Toonami Turns 25: 10 Standout Series From the Programming Block

Dragon Ball Z
Cartoon Network/Courtesy: Everett Collection
‘Dragon Ball Z’

True to its portmanteau name, Toonami has brought a wave of Japanese animation to America in the 25 years since it started as a daytime segment of the Cartoon Network schedule.

Toonami launched on March 17, 1997, with episodes of Thundercats, Cartoon Roulette, Voltron, and The Real Adventures of Jonny Quest. Before long, however, anime started taking over the lineup, getting U.S. audiences hooked on shows like Dragon Ball Z and Sailor Moon.

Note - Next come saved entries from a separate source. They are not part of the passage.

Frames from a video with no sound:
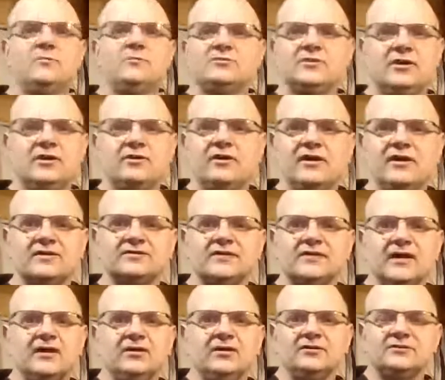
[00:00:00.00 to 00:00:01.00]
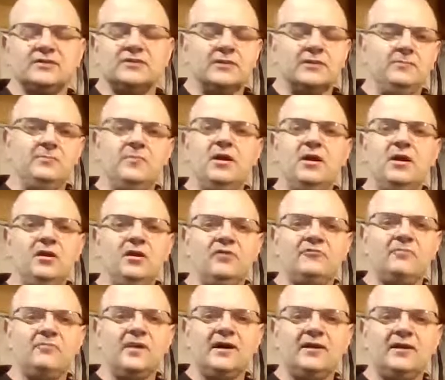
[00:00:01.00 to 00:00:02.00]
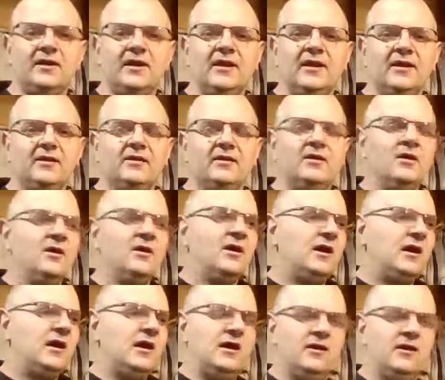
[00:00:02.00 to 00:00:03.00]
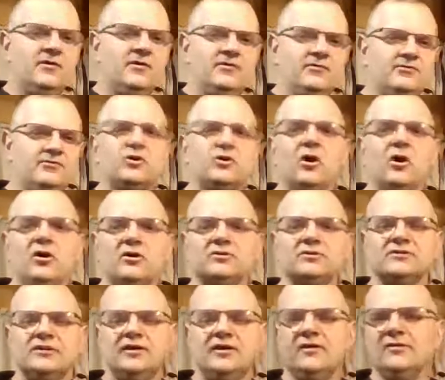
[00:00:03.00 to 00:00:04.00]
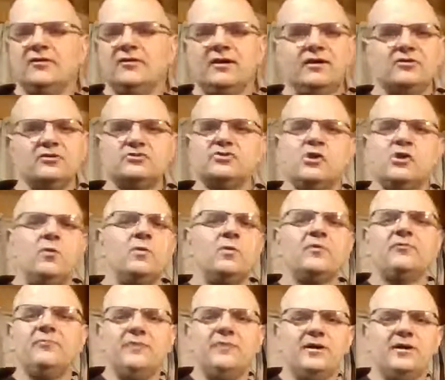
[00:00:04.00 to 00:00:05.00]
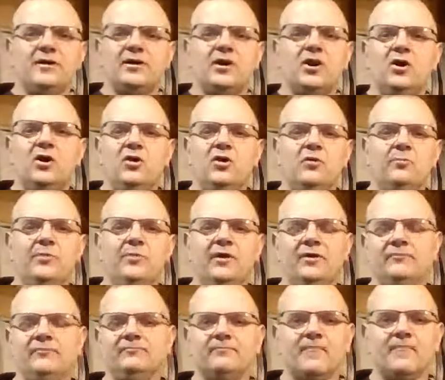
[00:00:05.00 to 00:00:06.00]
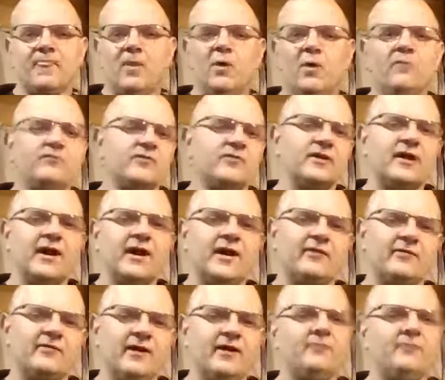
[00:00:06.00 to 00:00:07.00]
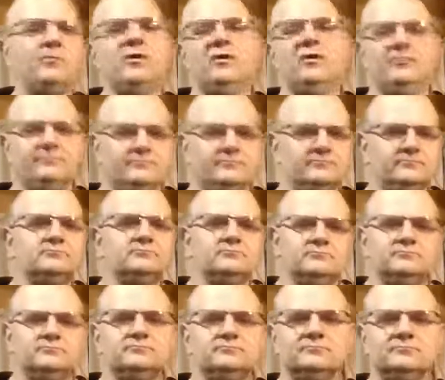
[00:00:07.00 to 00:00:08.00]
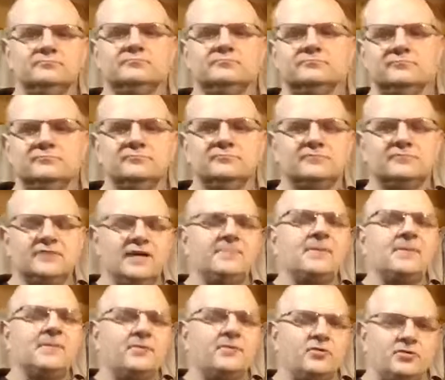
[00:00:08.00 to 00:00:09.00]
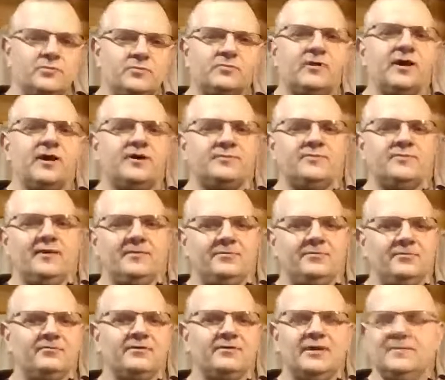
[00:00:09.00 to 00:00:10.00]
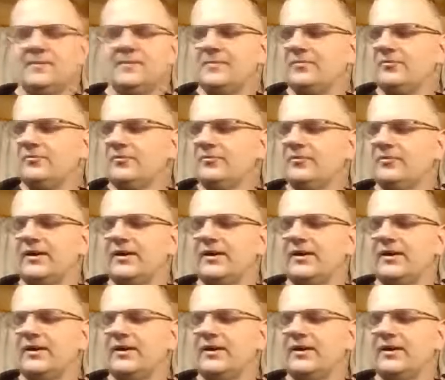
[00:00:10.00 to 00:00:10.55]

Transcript: I'm staring at a cyclist in the middle of my lane, and there's cars in the other lane. There's nowhere for me to go but over the guy, right? Well, keep up on your brakes, people. Keep up on your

Cartoon Network took Toonami off the air in 2008, but Adult Swim resurrected the brand in 2012, and it’s been going strong on Saturday nights ever since. Here are some highlights from the past two and a half decades of Toonami programming.

Attack on Titan

In this series, the human hero Eren Jaeger joins the elite Survey Corps to fight the Titans after one of the titular giants attacks his hometown and kills his mother, the war between the species ending a century of peace.

Cowboy Bebop

A Western sci-fi noir with a philosophical bent, Cowboy Bebop follows a motley crew of bounty hunters aboard the spaceship Bebop as they take on jobs and confront their past. And the anime spawned a short-lived live-action Netflix series in 2021.

Dragon Ball Z

The mega-popular Dragon Ball Z broke Cartoon Network’s ratings records in 1999, the same year the franchise hit $3 billion in profits in Asia. An adaptation of Akira Toriyama’s Dragon Ball manga—and a successor to an earlier anime series—Dragon Ball Z depicts the continuing battles of Son Guku, now an adult with a kid named Gohan, against extraterrestrial threats.

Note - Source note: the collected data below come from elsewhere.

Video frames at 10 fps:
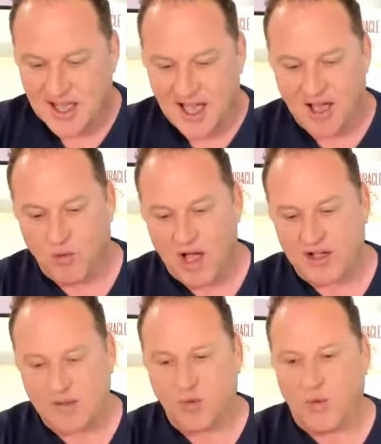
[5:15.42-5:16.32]

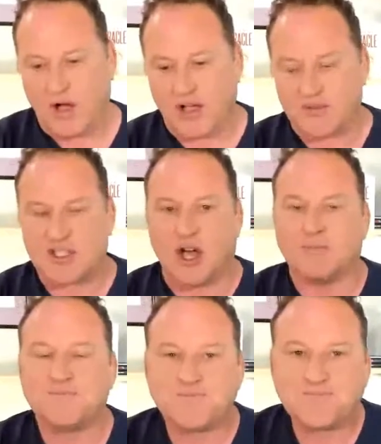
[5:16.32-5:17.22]
Welcome.
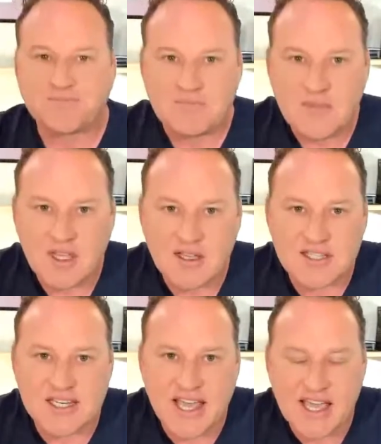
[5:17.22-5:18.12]
So
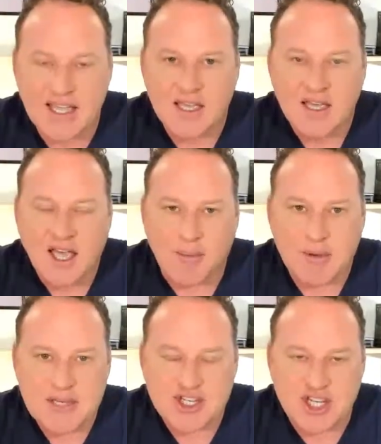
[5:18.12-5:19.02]
today, I'm going
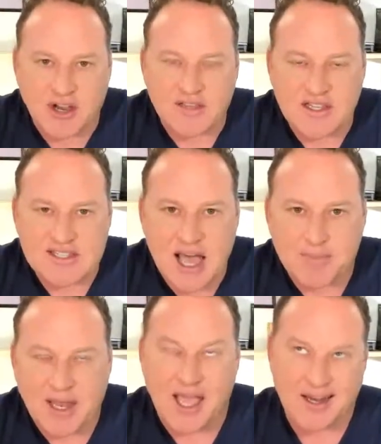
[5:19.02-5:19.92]
to be sharing the
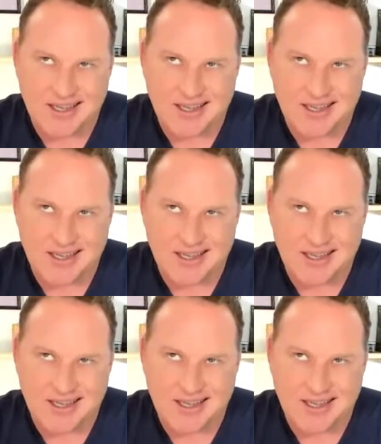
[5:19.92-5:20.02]
top 9.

Fullmetal Alchemist: Brotherhood

A small-screen take on Hiromu Arakawa’s manga of the same name—and an adaptation more faithful than 2003’s Fullmetal Alchemist—this 2009 series focuses on Edward and Alphonse Elric, two brothers searching for a mythical stone to undo the damage (and, in Al’s case, disembodiment) wreaked by their alchemy experiments.

Justice League Unlimited

Unlimited, indeed: This successor to Justice League capped off the DC Animated Universe by bringing legions of new heroes into the Justice League, with characters voiced by Carl Lumbly, Michael Rosenbaum, Morena Baccarin, and other faves from live-action genre TV.

Mobile Suit Gundam Wing

Just one series in the vast Gundam franchise, Gundam Wing tells the story of five young men who pilot robotic weapons on Earth to secure space colonies’ freedom from their United Earth Sphere Alliance oppressors.

My Hero Academia

Based on the hit manga series of the same name by Kōhei Horikoshi, My Hero Academia follows a boy named Izuku Midoriya, who was born without a “quirk” superpower, which separates him from the vast majority of Earths’ population. Nevertheless, a run-in with his idol All Might gets him into a prestigious school for superheroes.

Rurouni Kenshin

Toonami brought this adaptation of Nobuhiro Watsuki’s manga to American audiences. In the story, a Meiji-era swordsman previously known as the Hitokiri Battōsai assassin settles down at a dojo but still must battle enemies new and old.

Sailor Moon

Animating Naoko Takeuchi’s manga for the small screen, Sailor Moon centers on a middle-school girl named Usage Tsukino, who moonlights as one of the Sailor Soldiers defending the planet from monsters from the Dark Kingdom and other villains hunting for all-powerful crystals.

Samurai Jack

In this animated series, the titular samurai—and his powerful katana—are sent eons forward in time during a battle with the shapeshifting demon Aku. And in this dystopian future, where Aku reigns supreme, Jack endeavors to find a way back home. Toonami aired Samurai Jack’s fifth season in 2017, which concluded the story that Season 4 left unresolved more than 12 years earlier.